Keep in mind that you are an experienced user of linux.

This site is probably about people who are both inexperienced, and also may not have time to adequately learn the system the way you have.

And no, as someone who has gone through Fedora, Mint, and Arch, saying they're for "everyone" just assumes everyone is going to use linux the same way you do. Which is a huge mistake. Arch didn't even have a normal installer up until a year ago, the process even with the arch wiki guide is completely unwieldy for most users to do. Many distros disable popular codecs by default, which a lot of users wouldn't have the patience for. Some will have Nvidia drivers for up to date for gaming, and some won't.

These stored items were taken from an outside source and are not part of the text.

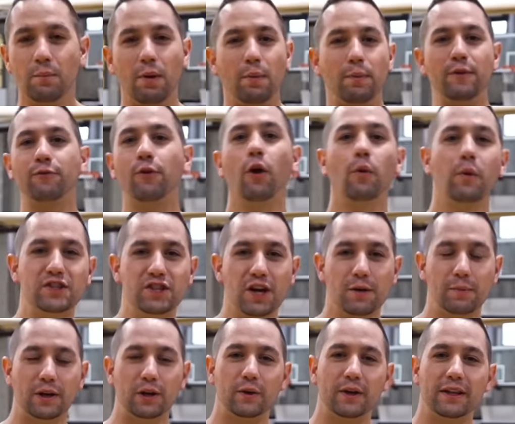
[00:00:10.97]
But before we
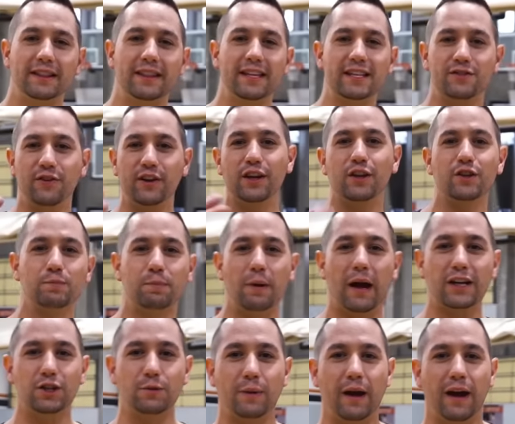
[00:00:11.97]
jump into it, this video is
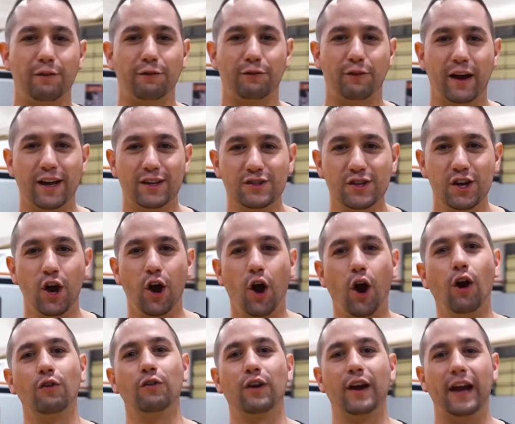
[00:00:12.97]
brought to you by our friends
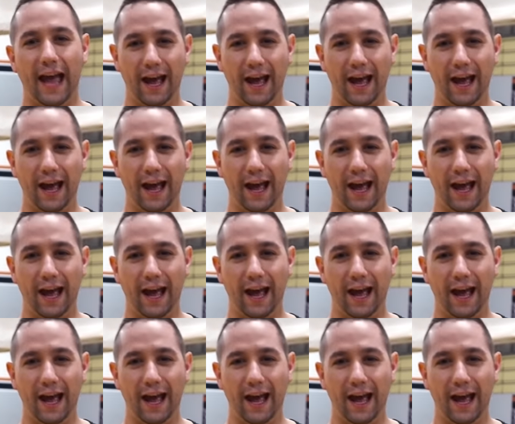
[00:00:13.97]
over at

And most of all, you're also running new users into the choice dilemma, where there's so many options they just won't know what to pick.

[-] beta_tester@lemmy.ml 6 points 9 months ago

Good points.

Sry for not being clear enough. Arch is for someone who wants to go deeper into linux. I'd never recommend arch for new users,

If someone was able to add a printer to windows, she's able to add codecs to linux.

I understand your point, yet (e.g.) fedora doesn't hide codecs, they are just not preinstalled. Could it be better? Yes. But it's not like it was unsuitable.

Imo the choice dilemma isn't really a dilemma. If you choose any of the 5 or 10 big distros, you are good to go. Neither is a really bad choice. Oftentimes it's just the default that's not perfect. But as soon as you're on one distro, a default value is no reason to switch distros.

Btrfs, snapper, immutability, etc. those are reasons to switch, not the default values.

this post was submitted on 10 Jan 2024
73 points (80.2% liked)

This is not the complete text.